*** Opening THE INPUT ***
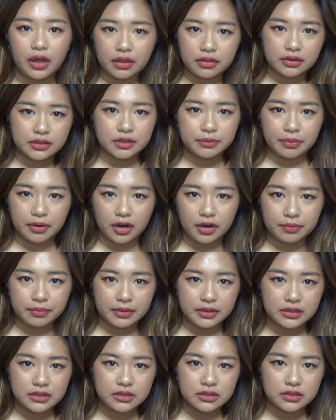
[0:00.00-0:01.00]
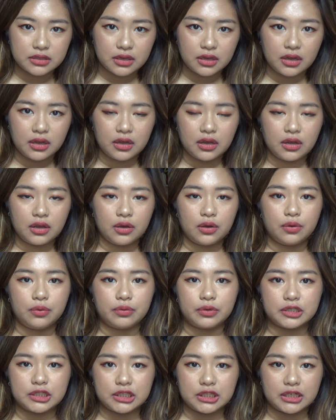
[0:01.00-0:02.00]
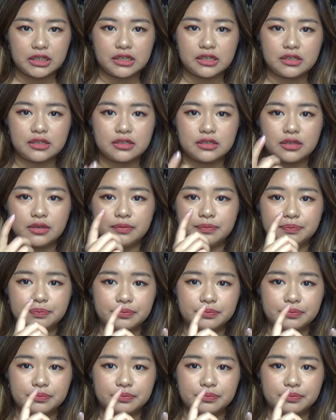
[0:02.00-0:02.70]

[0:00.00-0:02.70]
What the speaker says: other departments, which is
*** Closing THE INPUT ***
## DIRECTIONS FOR THIS TASK
Print exactly the span of lines that begins with the line containing "[0:01.00-0:02.00]" and ends with the last line of the listing, with no pictures.

## REPLY TO THE TASK
[0:01.00-0:02.00]
[0:02.00-0:02.70]

[0:00.00-0:02.70]
What the speaker says: other departments, which is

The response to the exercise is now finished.